Rags to riches.
There’s something to be said about those rags to riches stories! Do you remember all the times you’ve lived in those pokey apartments, in such lousy neighborhoods that you thanked the stars that you’d survived the day? It got me wondering about all the charmed people who made it big, starting with
Henry Ford – the quintessential farm boy who revolutionized the automobile industry. From a self-taught watch repairman to machinist to head of the vast Ford Empire worth hundreds of millions.
Walt Disney – the magical theme park magnate who capitalized on childhood fantasies. Yet another farm boy who dabbled in cartoons, animating them and hitting the jackpot with his theme park, Disneyland.
Ralph Lauren – from a humble and conservative Jewish family, he used to sell ties to his classmates to make an extra buck, the hobby that made it possible to get a foot in the fashion world.
Steve Jobs – the founder of the iconic brand ‘apple’, he used to get himself free meals at the Hare Krishna Temple. Tripping on LSD, he found his passion in electronics tinkering out of his step father’s garage.
Oprah Winfrey – born into a dirt poor family and clothed in dresses made out of potato sacks, she was continually molested by relatives. Getting a job as a newsreader in a local black radio station helped launch her career as the queen of talk shows.

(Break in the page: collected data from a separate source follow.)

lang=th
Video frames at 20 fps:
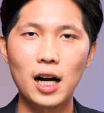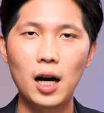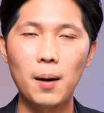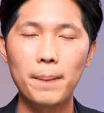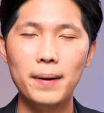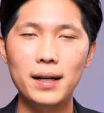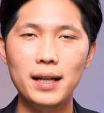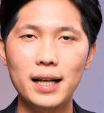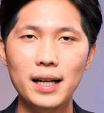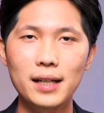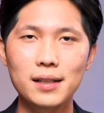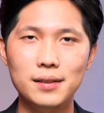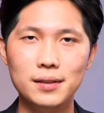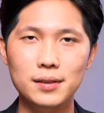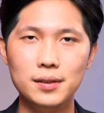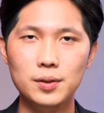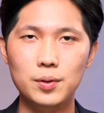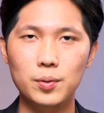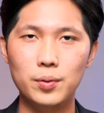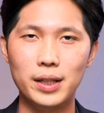เข้าไปเล่น
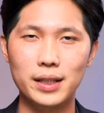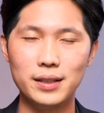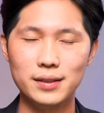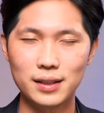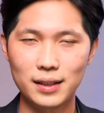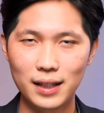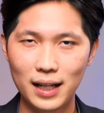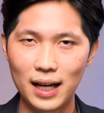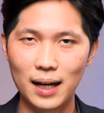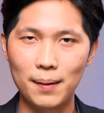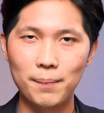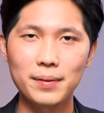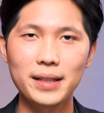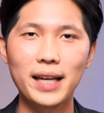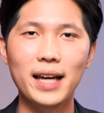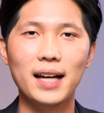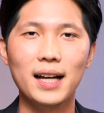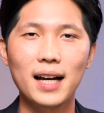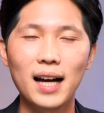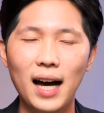อยู่ในสนาม
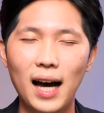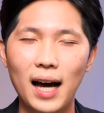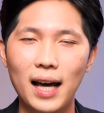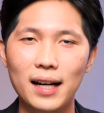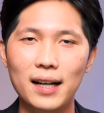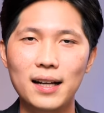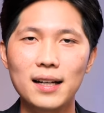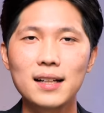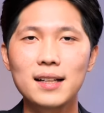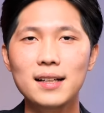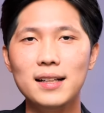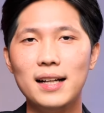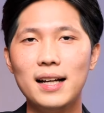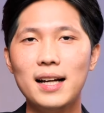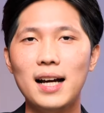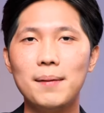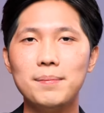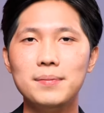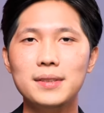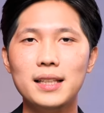แข่งขันนะ
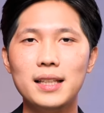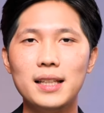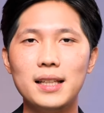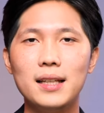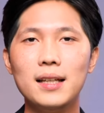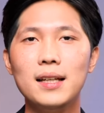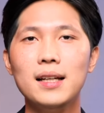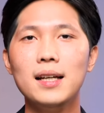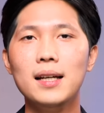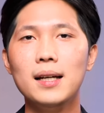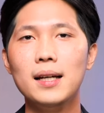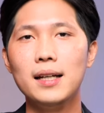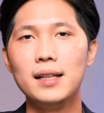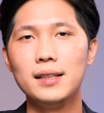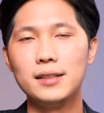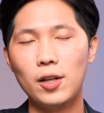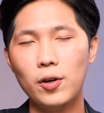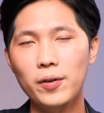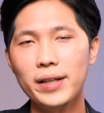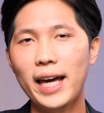ครับที่
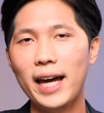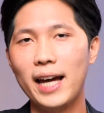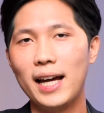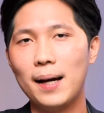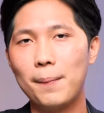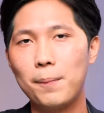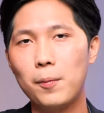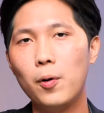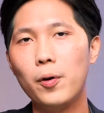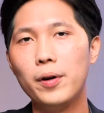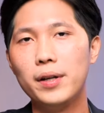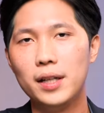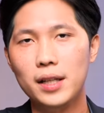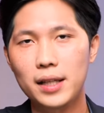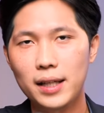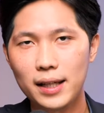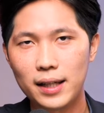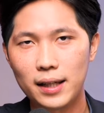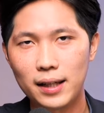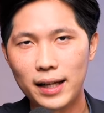ต้องแข่งกับคน
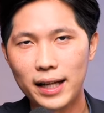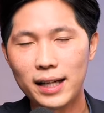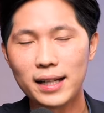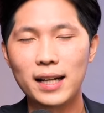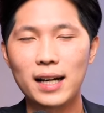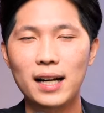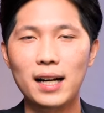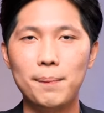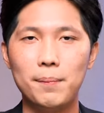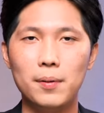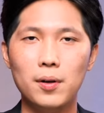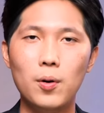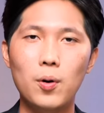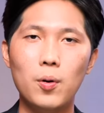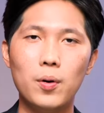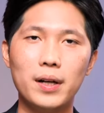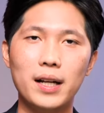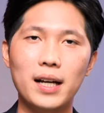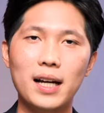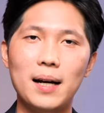ที่เล่นในระดับโล
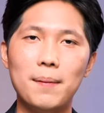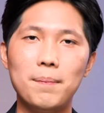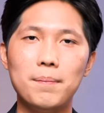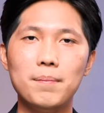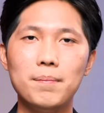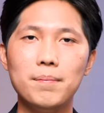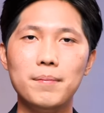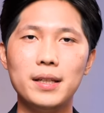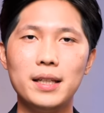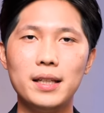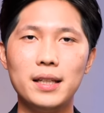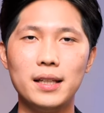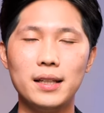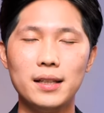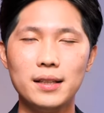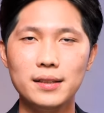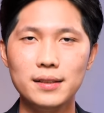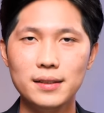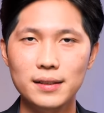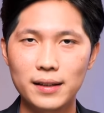กนะครับมี
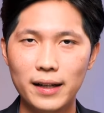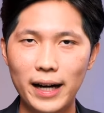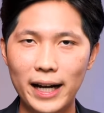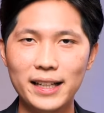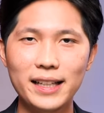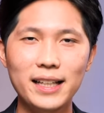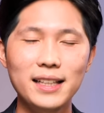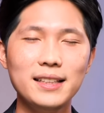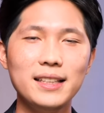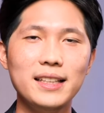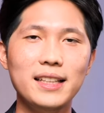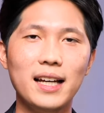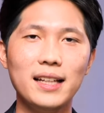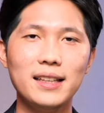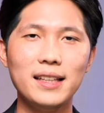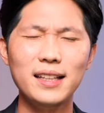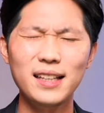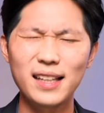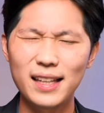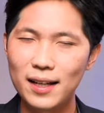แรงกิ้งเทียร์
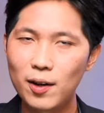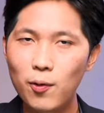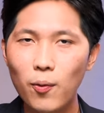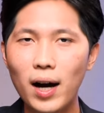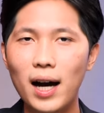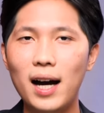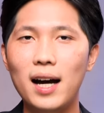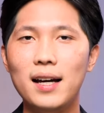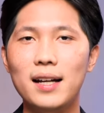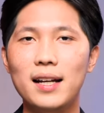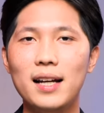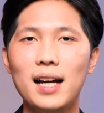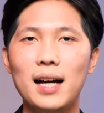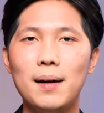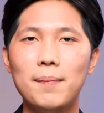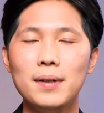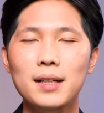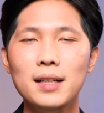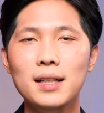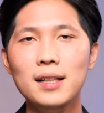ที่ดีกว่านะครั
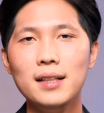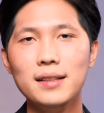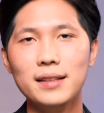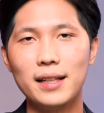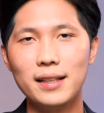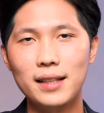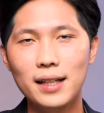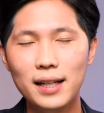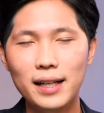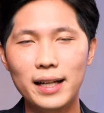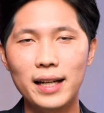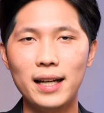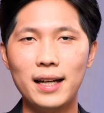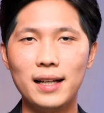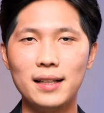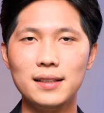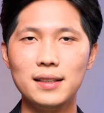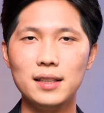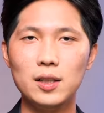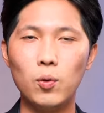บแต่เธอเอง
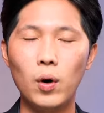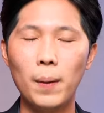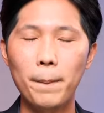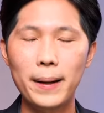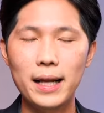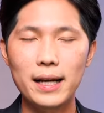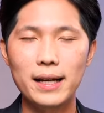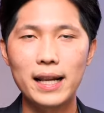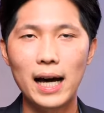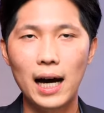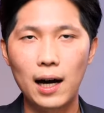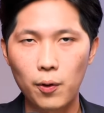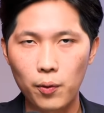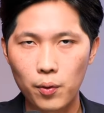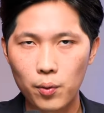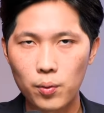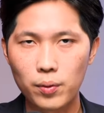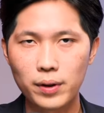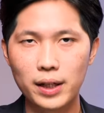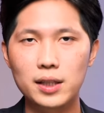ถือว่าเป็นดาว
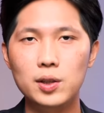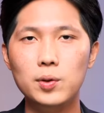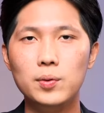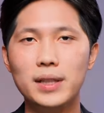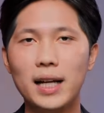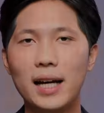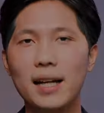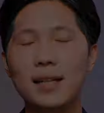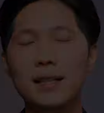รุ่งในยุคนั้น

Their stories make me want to hum the ‘Rockstar’ lyrics by Nickelback –
I’m through with standing in line
To clubs we’ll never get in
It’s like the bottom of the ninth
And I’m never gonna win
This life hasn’t turned out
Quite the way I want it to be
I want a brand new house
On an episode of Cribs
And a bathroom I can play baseball in
And a king size tub big enough
For ten plus me
I’ll need a credit card that’s got no limit
And a big black jet with a bedroom in it
Gonna join the mile high club at thirty-seven thousand feet
Whoo! Imagine such a life! Not for me, I can tell you that! But I did read the statistics the other day – according to architects and designers, though building luxury houses was on the wane for a while, it’s beginning to boom again in the traditionally high-end South Florida and the Hamptons as the economy continues to show healthy signs. A measure of Obama’s success as the President of the United States of America?! Even people with modest homes in mind are turning their dreams into reality. A study by Liberty Mutual revealed that 44% of Americans are planning to move or renovate their homes this year.

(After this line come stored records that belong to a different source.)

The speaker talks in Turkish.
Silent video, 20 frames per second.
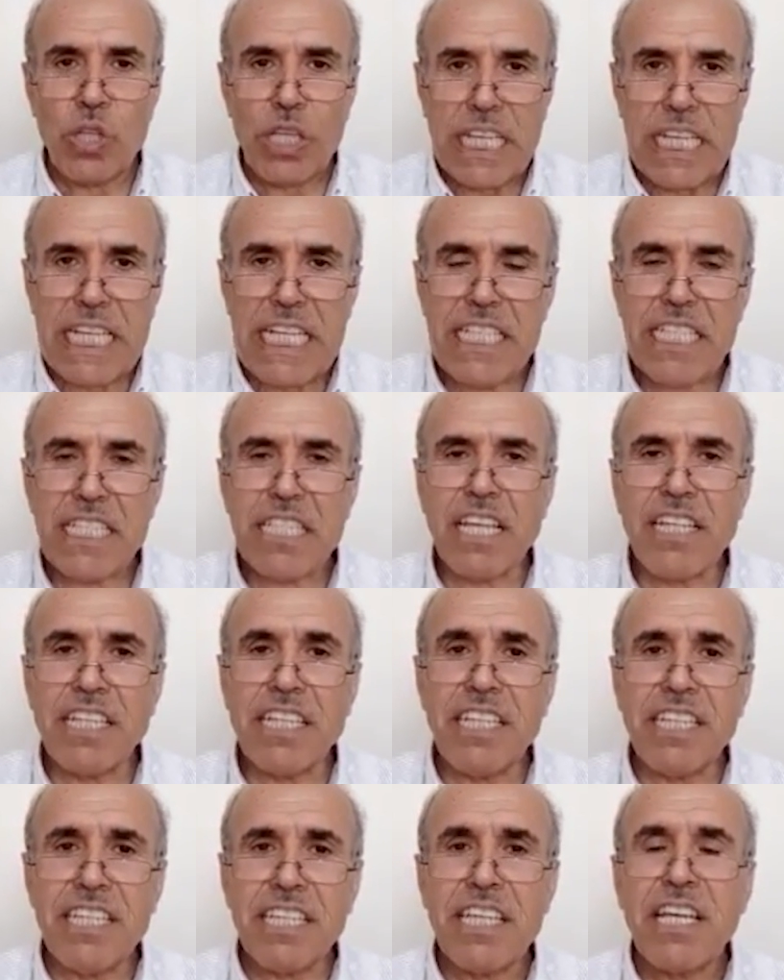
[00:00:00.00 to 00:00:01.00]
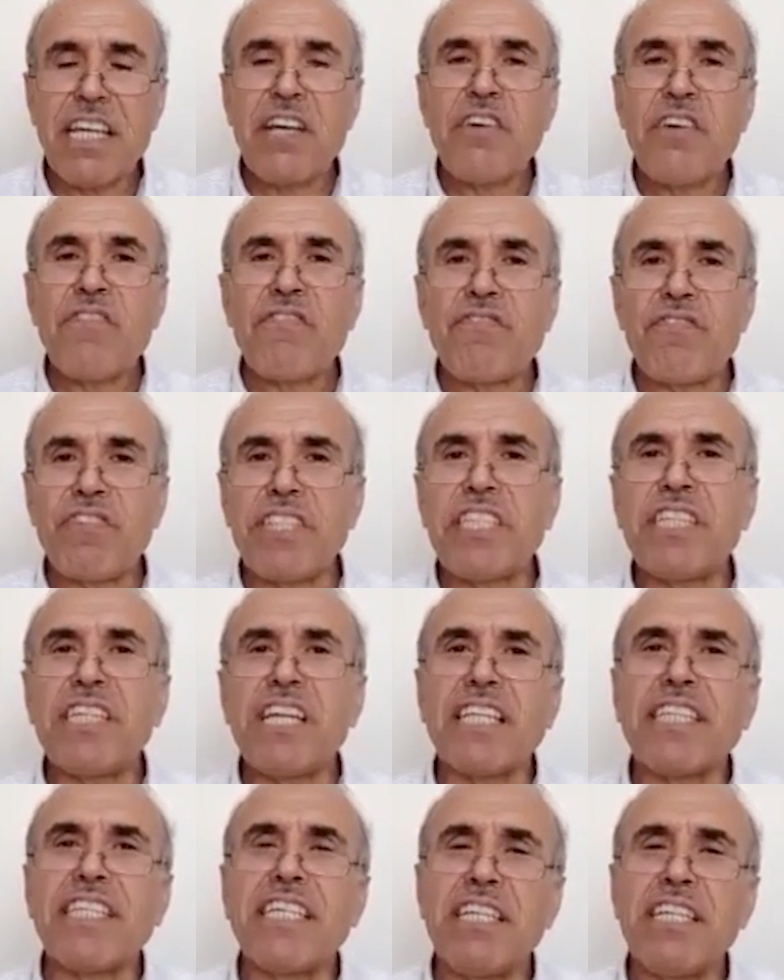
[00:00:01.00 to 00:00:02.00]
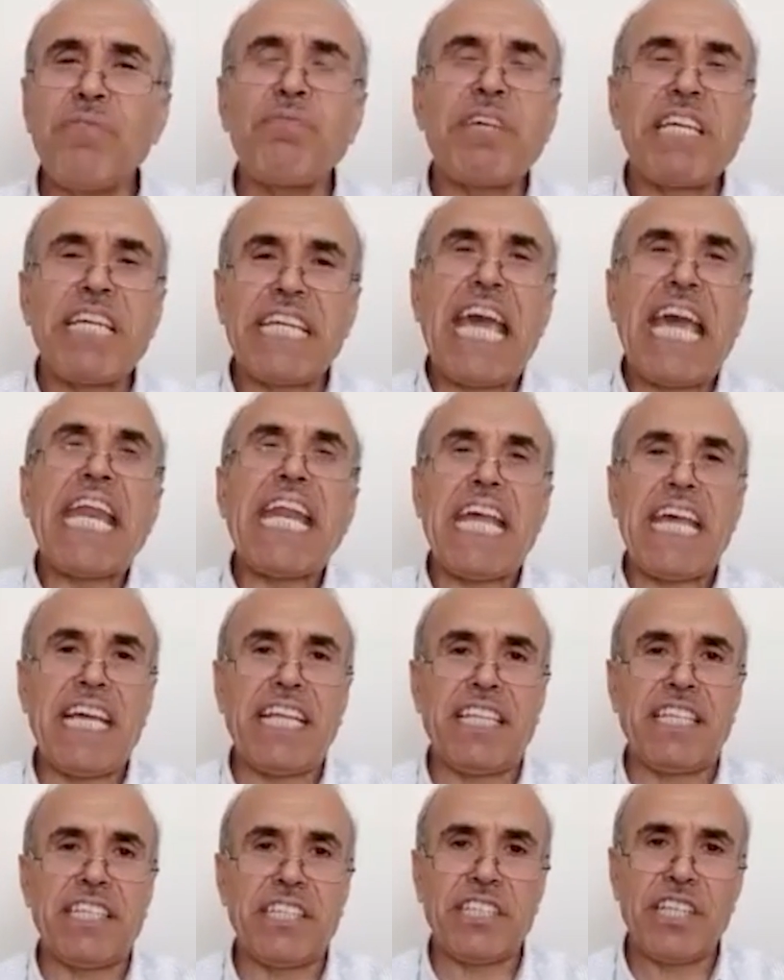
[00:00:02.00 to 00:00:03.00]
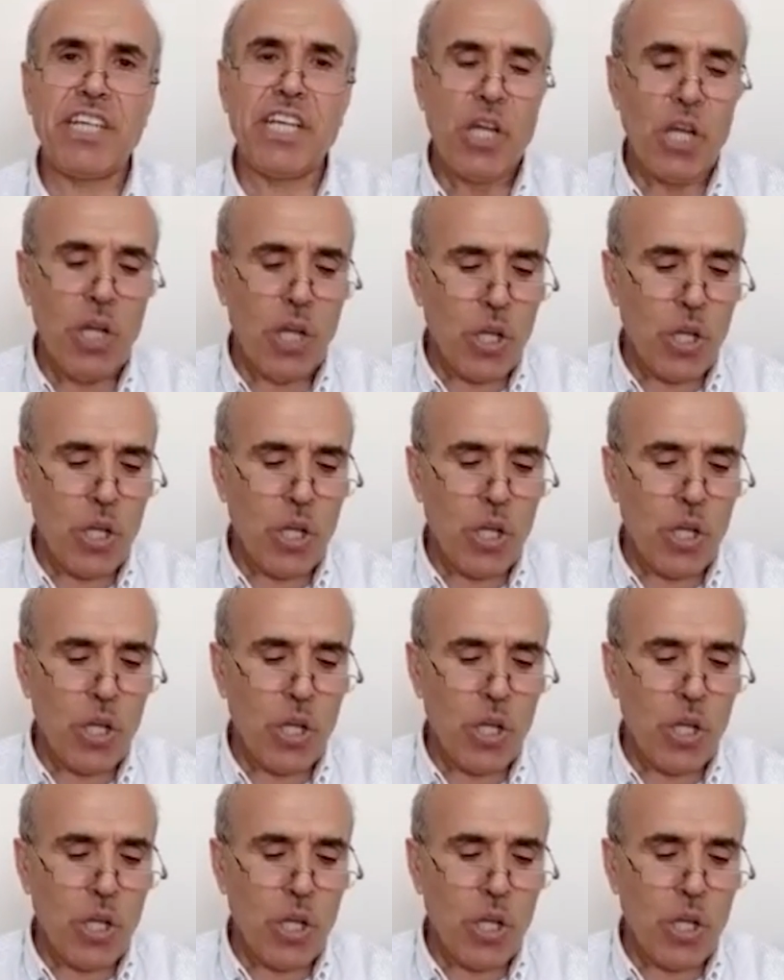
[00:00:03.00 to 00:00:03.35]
İnsanın fıtratının bir gereğidir.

The idea of building a dream home is endlessly captivating – it allows people to create spaces that are uniquely theirs – rec rooms, sound-proofed music rooms, avant-garde kitchens, A/V rooms – you name it and it’s yours! A portrayal of the endless years you slogged away, making so many sacrifices along the way – a pot of gold at the end of the rainbow. But one’s grand schemes do not always go off as expected. Often there is disharmony among clients, architects and builders. Campion Platt, an architect, and an interior designer, says, “It’s hard for people who are not trained to get subtle nuances of houses right. It’s about scale and proportion. Until a client sees everything assembled, they can be surprised.”
I’ve read that people who are careful and house proud go for the best of interior elements. Miele kitchen equipment, parquet flooring, Swarovski crystal lamps, Lladro objets d’art, Persian carpets, Egyptian cotton bed linen, artisan drapes and blinds or shutters for windows and doors.
When one builds a new home, one, of course, considers energy efficiency. And modern homes HAVE to conform to government stipulations for Green Buildings. Materials used in construction, high-performance windows, HVAC systems, apart from energy star household equipment and water conserving plumbing and outlets.
It has been found that exterior window shading makes for the best energy efficiency for homes – they provide a constant comfortable interior temperature as they’re designed to block the sun’s heat and UV rays before they hit a window or glass door. HVAC systems don’t have to belch and gurgle to keep the home comfortably cool, whatever the ambient temperature. Exterior shades made with Phifer’s Solar Fabrics are some of the best examples of this option. Motorization has made these covers seamlessly efficient, as the shades can be programmed to raise and lower as per the sun’s heat.
For interior window coverings, wood blinds and shutters that have automated vanes set to shade the interiors from the sun’s heat and light have proven to be exceedingly efficient options. Wood being a good insulator makes them top-rate options for new homeowners who wish to make that one time investment. The best thing about wood blinds and shutters is that they can be cleaned and stored away compactly, should you wish for a fey change; a few years down the line, when things begin to look dull, you can always get some new and not-so-expensive shades like Zebra Shades, Sheer Horizontal Shades /Vertical Sheer Shades, or Cellular Shades to spell the blinds and shutters. Alternatively, you could use Artisan sheers and drapes in combination, or team your blinds with sheers or drapes, whatever your requirement may be.
As someone once said, “A budget doesn’t dictate whether a building could be iconic. If someone has an intention, they can make it work.” Break a leg, all you proud new home owners!